Exercise brief: Retype the listing exactly, minus its pictures.
==================================================
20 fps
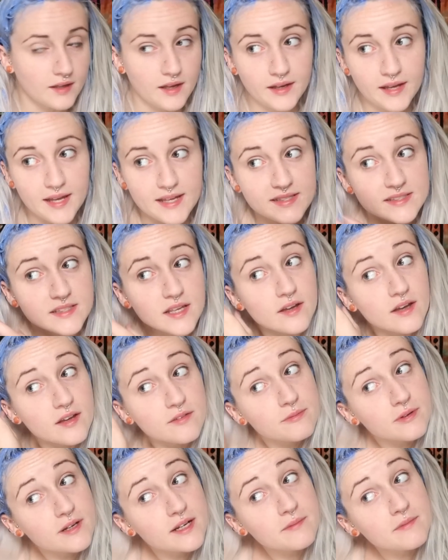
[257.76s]
Okay, so
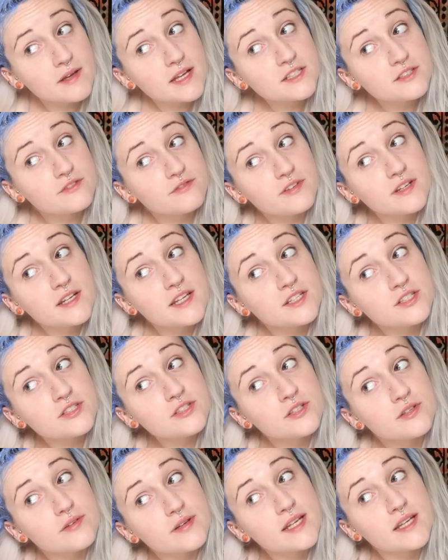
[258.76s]
I've pretty much finished
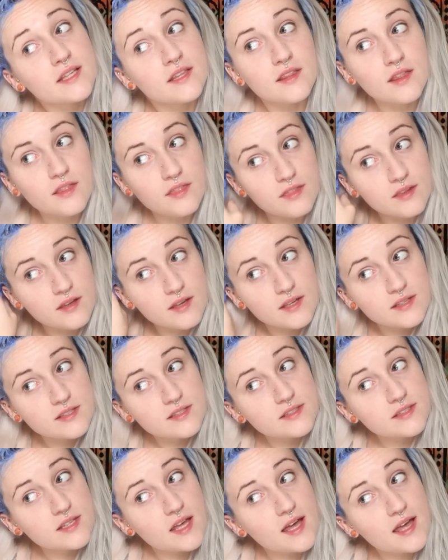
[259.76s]
doing the
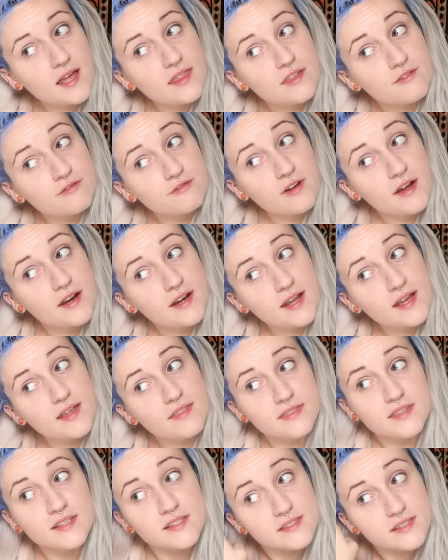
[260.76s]
front
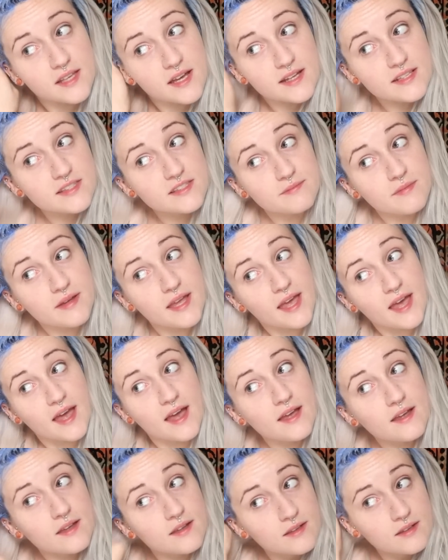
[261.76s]
and the sides of my
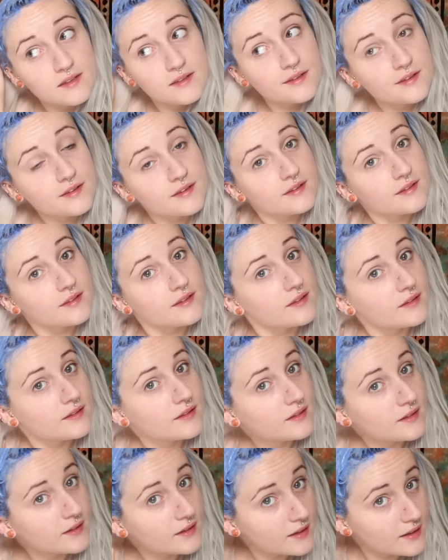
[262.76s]
hair,
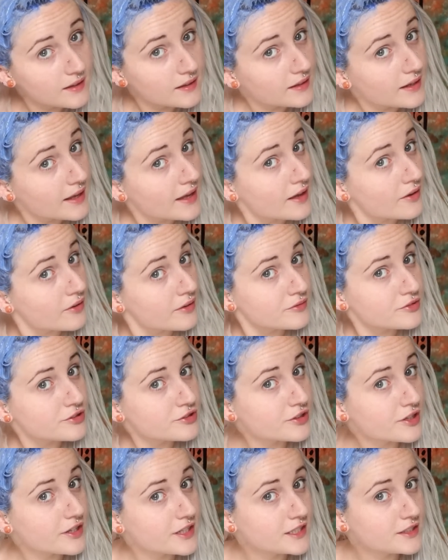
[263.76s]
and now I'm
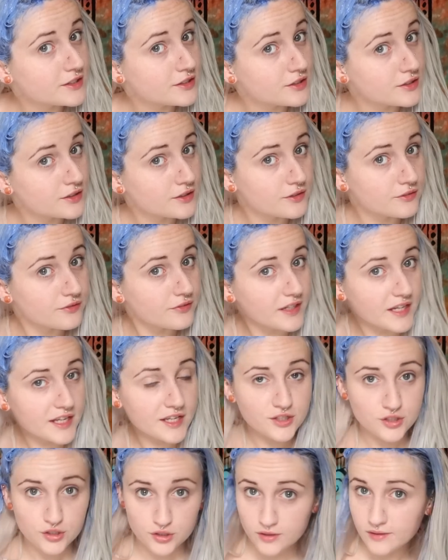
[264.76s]
just going to
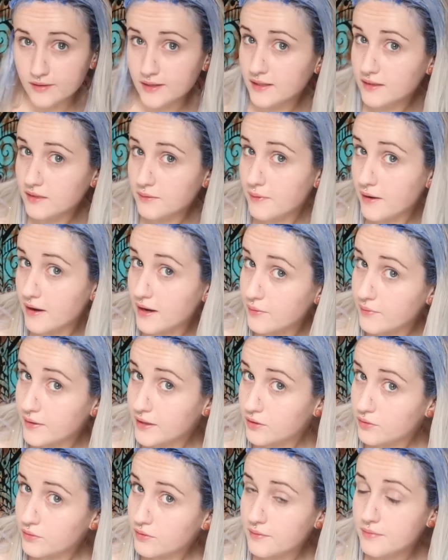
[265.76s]
finish doing the
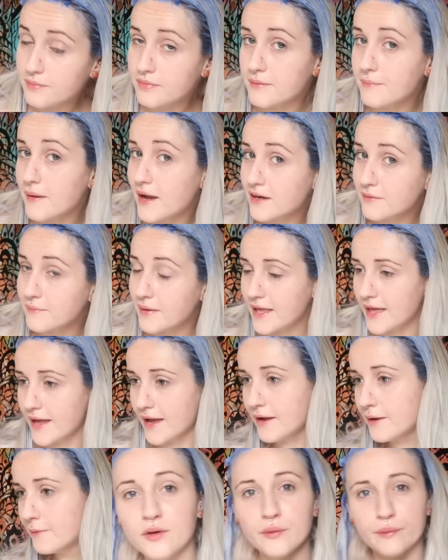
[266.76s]
Periwinkle on the back of my
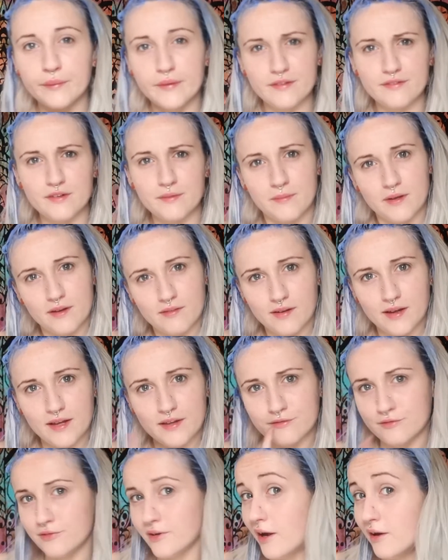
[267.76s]
hair with a mirror
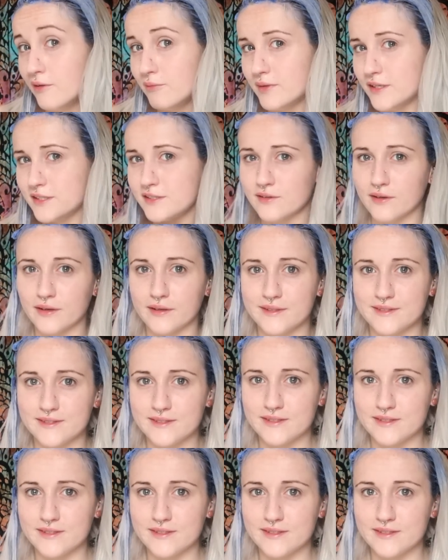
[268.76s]
in front of me so I can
==================================================
Finished exercise:
20 fps
[257.76s]
Okay, so
[258.76s]
I've pretty much finished
[259.76s]
doing the
[260.76s]
front
[261.76s]
and the sides of my
[262.76s]
hair,
[263.76s]
and now I'm
[264.76s]
just going to
[265.76s]
finish doing the
[266.76s]
Periwinkle on the back of my
[267.76s]
hair with a mirror
[268.76s]
in front of me so I can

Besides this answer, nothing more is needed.